Gay friends: Why couldn’t Stanford (Willie Garson, pictured at left) or Anthony (Mario Cantone) find love, too? (And I don’t mean with each other–as though those are the only two homosexuals in Manhattan.) Why does this show, which has featured several gay male characters, refuse to let them have any romantic plots or sex life? I get it that the show is focused on the four straight, white women characters, but Hudson’s Louise gets to have a boyfriend and a happy romantic ending–why not the gay boys?
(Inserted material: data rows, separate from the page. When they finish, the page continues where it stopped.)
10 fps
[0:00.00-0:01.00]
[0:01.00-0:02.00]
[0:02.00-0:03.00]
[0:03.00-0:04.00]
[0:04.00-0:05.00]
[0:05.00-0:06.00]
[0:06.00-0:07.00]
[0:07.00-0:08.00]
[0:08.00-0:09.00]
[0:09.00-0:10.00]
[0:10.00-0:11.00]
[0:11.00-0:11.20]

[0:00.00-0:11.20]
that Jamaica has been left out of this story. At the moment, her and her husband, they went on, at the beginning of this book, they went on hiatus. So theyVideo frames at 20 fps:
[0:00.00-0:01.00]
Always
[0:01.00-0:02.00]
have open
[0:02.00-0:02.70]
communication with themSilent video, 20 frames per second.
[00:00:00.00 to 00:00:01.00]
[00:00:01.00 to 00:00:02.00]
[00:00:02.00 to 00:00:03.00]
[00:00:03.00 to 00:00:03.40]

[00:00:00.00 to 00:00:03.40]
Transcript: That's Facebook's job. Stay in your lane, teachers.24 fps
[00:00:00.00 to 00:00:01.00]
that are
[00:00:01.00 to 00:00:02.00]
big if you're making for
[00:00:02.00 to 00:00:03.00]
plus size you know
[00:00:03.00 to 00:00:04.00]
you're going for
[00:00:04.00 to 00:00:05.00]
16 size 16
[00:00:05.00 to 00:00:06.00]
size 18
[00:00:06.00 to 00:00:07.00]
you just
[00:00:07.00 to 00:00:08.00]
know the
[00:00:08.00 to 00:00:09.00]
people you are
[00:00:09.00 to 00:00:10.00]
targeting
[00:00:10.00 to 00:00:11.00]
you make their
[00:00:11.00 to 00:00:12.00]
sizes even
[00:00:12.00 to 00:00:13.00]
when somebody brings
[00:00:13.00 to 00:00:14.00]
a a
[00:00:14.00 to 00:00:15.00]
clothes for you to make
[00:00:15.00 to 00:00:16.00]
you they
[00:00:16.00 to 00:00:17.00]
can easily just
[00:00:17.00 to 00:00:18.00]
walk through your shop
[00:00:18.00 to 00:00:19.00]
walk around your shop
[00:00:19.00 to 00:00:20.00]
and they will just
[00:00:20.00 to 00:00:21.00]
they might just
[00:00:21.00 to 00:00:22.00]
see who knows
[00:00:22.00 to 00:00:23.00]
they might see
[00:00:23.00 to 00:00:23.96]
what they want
Conclusion: Mr. Big is a Big Disappointment. In the end, Carrie and Big get back together (after several months), but I thought the “happily ever after” ending was forced. (Reader, she married him!) The endings to the other 3 women’s stories were better and more realistic: Miranda and Steve got back together, Charlotte actually got pregnant the old-fashioned way and had another little girl, and Samantha left Smith and went back to New York on her own. All three of them were true to themselves, unlike Carrie. I thought that after Big humiliated her in that spectacular way on their putative wedding day, Carrie should have given him the final heave-ho and struck out on her own like Samantha. Be assured that a guy like that will disappoint you the next time you really need him: like when Carrie wants to adopt a baby, or when she must deal with ageing and dying parents, or when for whatever reason, their relationship stops being about Mr. Big and he has to deal with Carrie’s career, needs, and desires. Big’s a schmuck, and Carrie’s a schmuck too for buying that load of crap. Again! I guess she’ll never learn.